We often demand action against government officials who have been linked with improprieties, but corporations and their executives are deemed too important to be thus tainted. Their ‘resignations’ or ‘retirements’ before pensionable ages are graciously accepted, and a fresh leadership quietly appointed.
“The fanfares that usually accompany appointments of executives is never the same when the same become a disgrace.”
When Eidos Plc. got tired of the shenanigans of Charles Henry Delacour Cornwall, the board appeared simply to accept his resignation on the grounds that he wanted to ‘pursue his other interests’ – at least that’s what the public was told; the details of the closed-door board meeting has remained a proprietary information that shall never be made public. This was a grave disservice to the public. Cornwall left Eidos with ‘glory’, - at least that is the impression the company’s board allowed to prevail.

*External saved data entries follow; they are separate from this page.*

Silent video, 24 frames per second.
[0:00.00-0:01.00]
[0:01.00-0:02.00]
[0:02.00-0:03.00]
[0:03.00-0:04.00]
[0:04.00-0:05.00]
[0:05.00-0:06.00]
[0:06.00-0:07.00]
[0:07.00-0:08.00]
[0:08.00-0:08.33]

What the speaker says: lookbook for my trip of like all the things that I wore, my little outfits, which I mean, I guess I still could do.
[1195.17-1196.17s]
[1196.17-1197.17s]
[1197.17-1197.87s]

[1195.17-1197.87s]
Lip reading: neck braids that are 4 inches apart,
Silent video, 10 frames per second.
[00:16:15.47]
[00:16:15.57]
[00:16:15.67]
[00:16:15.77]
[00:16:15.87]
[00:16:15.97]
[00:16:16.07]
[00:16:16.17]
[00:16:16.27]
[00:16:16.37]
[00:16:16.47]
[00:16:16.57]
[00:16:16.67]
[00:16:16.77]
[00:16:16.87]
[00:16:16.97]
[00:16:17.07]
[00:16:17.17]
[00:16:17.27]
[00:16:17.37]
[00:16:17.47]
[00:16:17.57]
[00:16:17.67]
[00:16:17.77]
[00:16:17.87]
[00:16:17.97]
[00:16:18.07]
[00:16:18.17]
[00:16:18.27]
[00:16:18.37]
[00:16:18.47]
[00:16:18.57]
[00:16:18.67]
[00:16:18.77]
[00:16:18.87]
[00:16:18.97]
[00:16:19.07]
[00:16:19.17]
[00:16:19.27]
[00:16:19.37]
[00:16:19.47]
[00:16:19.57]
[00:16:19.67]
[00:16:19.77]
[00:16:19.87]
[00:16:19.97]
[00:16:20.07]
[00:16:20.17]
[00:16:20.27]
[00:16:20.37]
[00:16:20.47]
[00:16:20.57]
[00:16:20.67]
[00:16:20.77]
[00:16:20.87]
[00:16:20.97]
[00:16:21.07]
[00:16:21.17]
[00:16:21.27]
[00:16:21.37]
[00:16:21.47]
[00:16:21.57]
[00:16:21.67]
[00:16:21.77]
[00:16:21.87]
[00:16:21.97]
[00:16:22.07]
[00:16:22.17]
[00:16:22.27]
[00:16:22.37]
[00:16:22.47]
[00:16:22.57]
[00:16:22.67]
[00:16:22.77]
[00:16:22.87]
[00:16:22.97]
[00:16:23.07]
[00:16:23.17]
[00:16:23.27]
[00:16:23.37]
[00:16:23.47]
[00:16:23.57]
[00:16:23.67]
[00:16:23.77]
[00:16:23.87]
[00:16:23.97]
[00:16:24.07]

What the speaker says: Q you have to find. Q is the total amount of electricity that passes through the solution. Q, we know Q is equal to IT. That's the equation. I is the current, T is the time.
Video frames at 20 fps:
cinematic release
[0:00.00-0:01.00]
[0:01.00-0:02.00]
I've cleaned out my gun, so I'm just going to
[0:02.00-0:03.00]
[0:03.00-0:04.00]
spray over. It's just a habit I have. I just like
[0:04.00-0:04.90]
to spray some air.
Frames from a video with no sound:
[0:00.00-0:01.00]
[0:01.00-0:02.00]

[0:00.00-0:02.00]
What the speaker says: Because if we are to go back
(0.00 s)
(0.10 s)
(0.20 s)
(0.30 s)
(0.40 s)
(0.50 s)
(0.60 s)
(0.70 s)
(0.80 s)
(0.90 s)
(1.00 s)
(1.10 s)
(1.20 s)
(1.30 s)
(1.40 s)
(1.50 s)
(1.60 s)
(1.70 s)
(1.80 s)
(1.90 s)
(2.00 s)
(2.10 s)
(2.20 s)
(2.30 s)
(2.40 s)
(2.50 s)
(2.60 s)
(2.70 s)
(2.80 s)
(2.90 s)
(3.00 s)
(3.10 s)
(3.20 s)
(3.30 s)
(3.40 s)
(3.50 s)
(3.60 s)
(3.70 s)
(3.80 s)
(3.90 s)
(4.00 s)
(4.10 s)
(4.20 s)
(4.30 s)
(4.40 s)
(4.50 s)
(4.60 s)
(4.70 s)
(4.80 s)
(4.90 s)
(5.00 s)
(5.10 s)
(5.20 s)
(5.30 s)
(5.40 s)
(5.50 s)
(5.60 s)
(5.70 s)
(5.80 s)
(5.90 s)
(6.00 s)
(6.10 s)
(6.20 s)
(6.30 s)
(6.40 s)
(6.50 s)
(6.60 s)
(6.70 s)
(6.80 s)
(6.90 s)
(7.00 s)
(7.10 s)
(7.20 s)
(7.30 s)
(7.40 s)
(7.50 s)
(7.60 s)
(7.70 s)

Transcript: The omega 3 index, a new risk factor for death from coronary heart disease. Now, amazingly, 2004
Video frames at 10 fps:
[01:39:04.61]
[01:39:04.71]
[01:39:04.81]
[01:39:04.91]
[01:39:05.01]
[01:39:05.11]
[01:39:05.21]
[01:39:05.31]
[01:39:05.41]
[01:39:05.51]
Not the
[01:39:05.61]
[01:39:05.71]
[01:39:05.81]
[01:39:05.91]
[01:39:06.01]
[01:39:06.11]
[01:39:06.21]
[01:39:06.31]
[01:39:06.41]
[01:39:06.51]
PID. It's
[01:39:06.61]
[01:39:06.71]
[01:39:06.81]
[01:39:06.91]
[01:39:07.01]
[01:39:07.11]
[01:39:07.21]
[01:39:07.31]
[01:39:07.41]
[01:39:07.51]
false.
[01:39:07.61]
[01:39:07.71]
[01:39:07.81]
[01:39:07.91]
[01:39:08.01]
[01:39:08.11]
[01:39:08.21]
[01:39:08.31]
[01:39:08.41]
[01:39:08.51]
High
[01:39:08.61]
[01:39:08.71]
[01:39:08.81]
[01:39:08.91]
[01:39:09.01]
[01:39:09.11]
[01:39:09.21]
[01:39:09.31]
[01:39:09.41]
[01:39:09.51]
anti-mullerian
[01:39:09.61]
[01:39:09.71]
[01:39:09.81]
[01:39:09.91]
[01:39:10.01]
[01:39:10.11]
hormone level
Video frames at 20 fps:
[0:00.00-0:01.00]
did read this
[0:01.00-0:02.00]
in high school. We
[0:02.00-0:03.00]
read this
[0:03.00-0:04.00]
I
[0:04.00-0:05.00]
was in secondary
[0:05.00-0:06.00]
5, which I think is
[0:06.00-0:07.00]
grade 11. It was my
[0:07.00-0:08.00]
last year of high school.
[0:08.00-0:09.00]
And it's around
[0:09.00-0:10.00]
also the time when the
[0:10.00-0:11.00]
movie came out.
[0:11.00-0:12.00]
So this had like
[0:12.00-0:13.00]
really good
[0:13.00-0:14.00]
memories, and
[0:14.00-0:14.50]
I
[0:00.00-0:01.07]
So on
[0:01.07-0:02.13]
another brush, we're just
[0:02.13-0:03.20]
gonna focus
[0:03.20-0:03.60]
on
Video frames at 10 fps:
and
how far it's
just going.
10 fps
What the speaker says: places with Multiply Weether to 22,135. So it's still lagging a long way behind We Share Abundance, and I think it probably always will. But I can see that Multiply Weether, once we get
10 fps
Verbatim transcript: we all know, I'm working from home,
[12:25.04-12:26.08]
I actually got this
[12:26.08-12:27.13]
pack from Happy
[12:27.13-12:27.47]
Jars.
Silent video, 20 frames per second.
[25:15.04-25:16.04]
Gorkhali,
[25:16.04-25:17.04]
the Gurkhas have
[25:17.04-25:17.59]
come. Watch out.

He was even given completely misplaced credit for Eidos’ successes like Lara Croft: Tomb Raiders. And the torrent of misinformation and disinformation followed him wherever he went after that. Some observers have even referred to him as the founder of Eidos, which definitely wasn’t the case. As a result, and just by repeatedly changing his dates of birth, he was gladly accepted into the South African corporate world… The genius of the City was in town.
Of course, once the executives resign, they are no longer the responsibilities of the corporations who previously employed them.
In the first week of August alone, multiple corporate executives have resigned from their positions. With the exception of those who depart after the media has exposed their improprieties, most of the related crimes remain hidden by their boards. This should change. The public deserves to be told the real reasons for their departures; we do not want another Cornwall scam.
Whenever we see ‘resigned with immediate effect’ we should pause and demand more explanation or greater clarity. Such resignations are highly likely to indicate either that the board is tainted and the executives cannot continue working with them, or that the departing executives themselves have been caught doing something very suspect.